No, Steve’s Not 'Bricking' Hacked IPhones for Revenge. Honest Injun

Such is the man's rep that many people seem to think the Jerk is deliberately "bricking" hacked iPhones with a software update as payback for users having the temerity to hack the devices.

Some observers blame the iPhone-bricking on Jobs' perfectionism. The Jerkoff just can't stand anyone else’s hands on his precious schlong. No seriously, he hates users wrecking his perfectly crafted products with filthy, hacked software, or so the thinking goes.

Hacking the iPhone is "an assault on the integrity of (Jobs') artifact," writes pundit Nicholas Carr.

But, beautiful as it is, the iPhone isn't finished -- its OS is a hack, rushed out to meet Jobs' demanding product deadlines. Last week's update brought the iPhone closer to perfection, but it still isn't fully baked.

Citing perfectionism as one of Jobs' prime motivations goes back to 1984 and the first Mac, which shipped with no expansion slots -- a rarity in the early days of computers, and typically sold to hobbyists who actively wanted to expand their machines.

But it's a little-reported fact that Jobs and the Mac-development team nixed expansion slots to maintain the computer's stability. They wanted to sell the Mac to ordinary consumers, not bearded hackers, and expansion slots were a well-known cause of system freezes, lockups and reboots. The decision had nothing to do with preventing users from messing with the integrity of the artifact.

The same is true of the iPhone, according to Jobs. "You don't want your phone to be like a PC," Jobs told The New York Times in January. "The last thing you want is to have loaded three apps on your phone and then you go to make a call and it doesn't work anymore. These are more like iPods than they are like computers."

The iPhone bricking problem has been a PR disaster for Apple, making the company look punitive and obsessed with control. But Erica Sadun, a technical writer and blogger at TUAW.com who contributed to an iPhone unlocking application, said Apple's update wasn't designed to disable hacked devices. Just the opposite: Sadun thinks Apple worked hard not to brick iPhones -- even hacked ones.

"It wasn't intentional at all," she said. "If they wanted to brick hacked iPhones, they could have done a much better job of it."

Sadun said the software update disabled some hacked phones because it was a "troublesome update" -- it even caused problems with iPhones that hadn't been touched. "They messed up," she said.

The new iPhone software appears to be a ground-up rewrite, unrecognizable under the hood to the older version, which Sadun said was "very unfinished" and, in some places, "a complete hack."

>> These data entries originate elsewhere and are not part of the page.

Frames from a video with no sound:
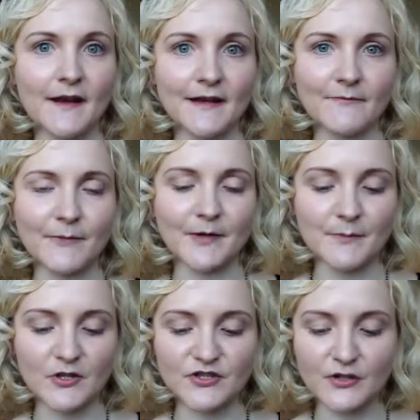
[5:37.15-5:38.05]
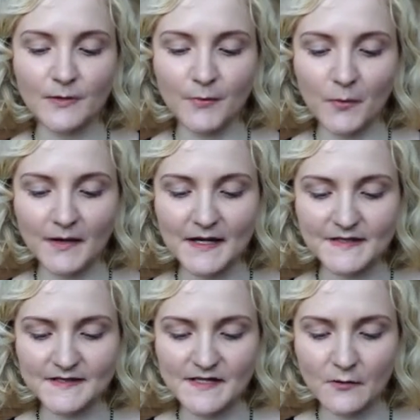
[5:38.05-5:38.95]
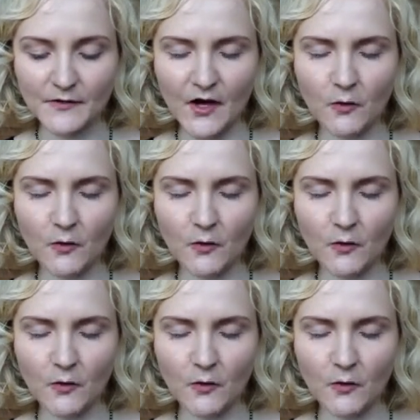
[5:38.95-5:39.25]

I am pretty much. The number one is still the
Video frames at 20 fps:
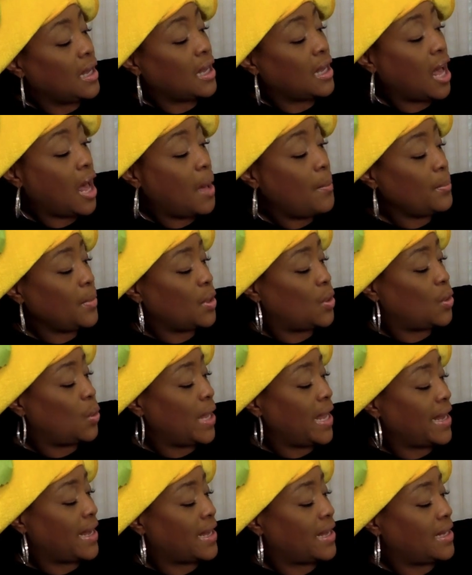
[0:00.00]
"Come
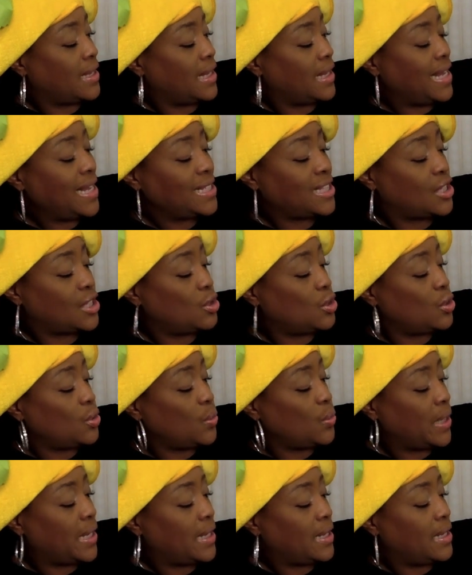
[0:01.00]
quick, it's
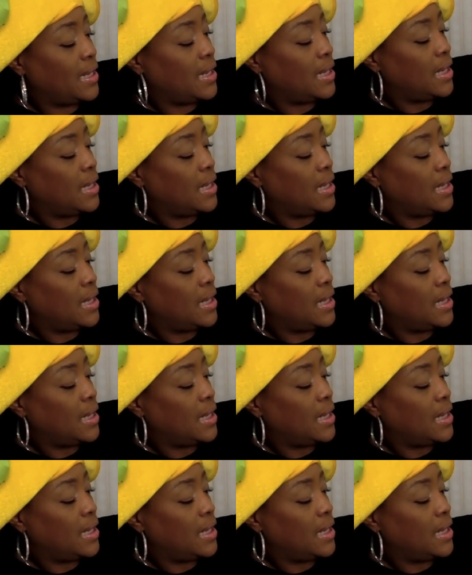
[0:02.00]
Louie."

The new iPhone software closely resembles the software on the iPod touch. But it's hard to know what it looks like in detail because it's very secure. "Everything is certified, everything is encrypted, everything requires a checksum," Sadun said. "Apple wants no one else on the platform. It's a pretty strong statement of that."

But Apple has said it is neutral about hacking. Greg Joswiak, Apple's vice president of hardware product marketing, told PC Magazine that Apple wasn't hostile to hackers, but wouldn't support them either.

"Apple takes a neutral stance," wrote the magazine's Gearlog blog, paraphrasing Joswiak. "They're not going to stop anyone from writing apps, and they're not going to maliciously design software updates to break the native apps, but they're not going to care if their software updates accidentally break the native apps either. He very carefully left the door open to a further change in this policy, too, saying that Apple is always re-examining its perspective on these sorts of things."

At the launch of the iPhone in London a couple weeks ago, Jobs said Apple is playing a "cat-and-mouse game" with hackers. "People will try to break in, and it's our job to stop them breaking in," he said.

It seems possible that these comments were not aimed at hackers, but were made to comfort his new European partners, who are facing a thriving gray market for unlocked iPhones from the United States thanks to the weak dollar and easy-to-use unlocking apps.